[Collected data]

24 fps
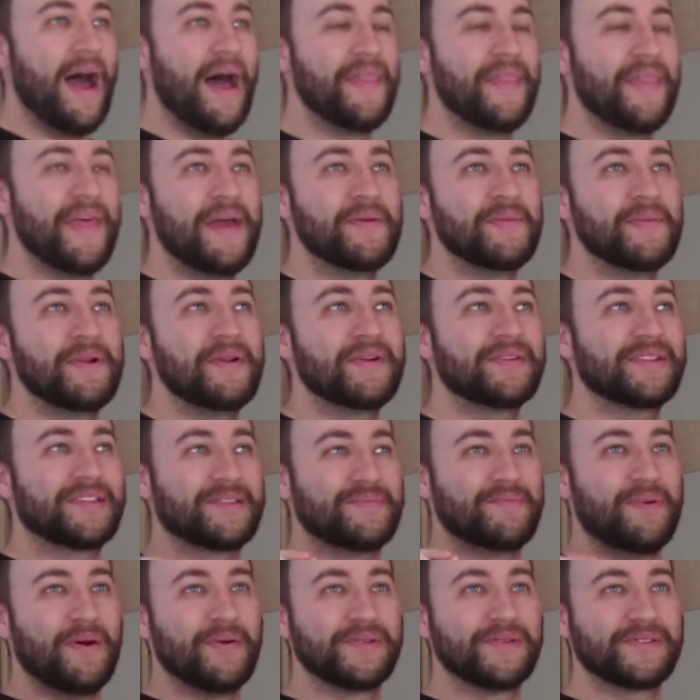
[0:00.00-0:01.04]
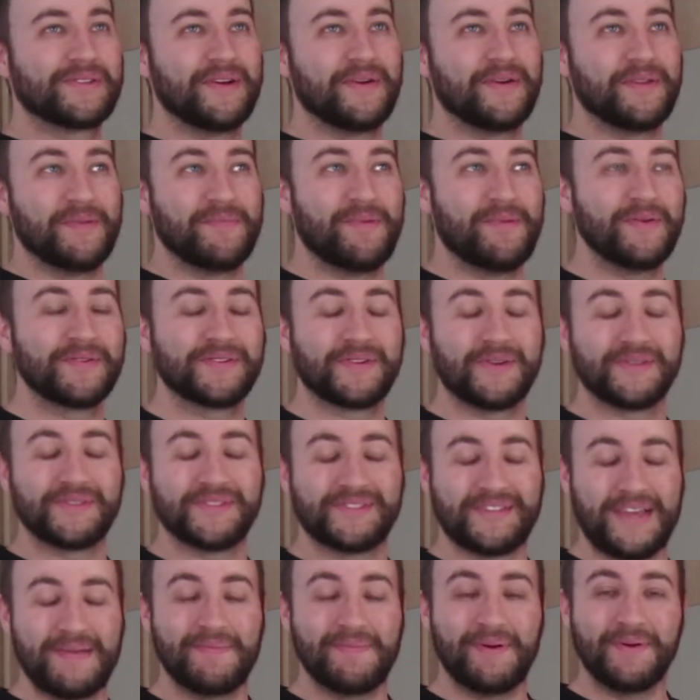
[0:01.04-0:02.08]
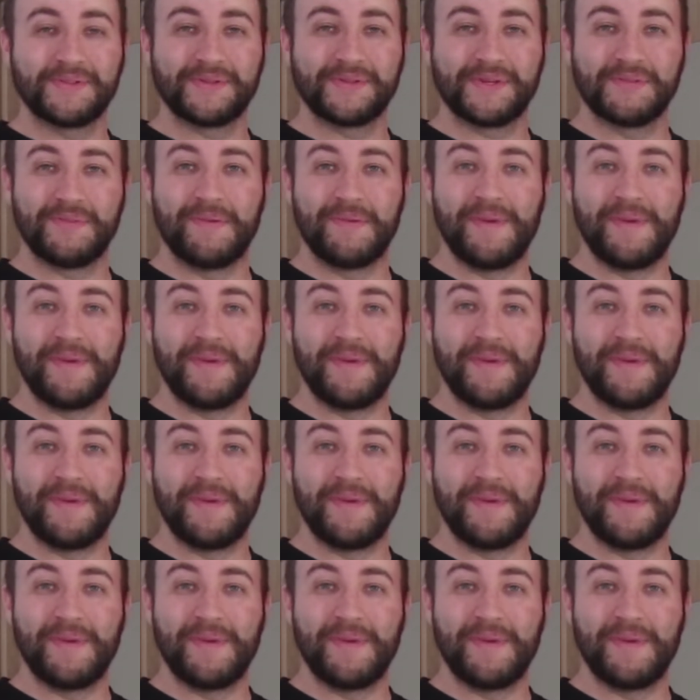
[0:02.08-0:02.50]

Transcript: And then we looked at the postcode, and the postcode's the same postcode as my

#### [Work instructions]
All of the lines above should be printed exactly, minus the pictures.

#### [Finished task]
24 fps
[0:00.00-0:01.04]
[0:01.04-0:02.08]
[0:02.08-0:02.50]

Transcript: And then we looked at the postcode, and the postcode's the same postcode as my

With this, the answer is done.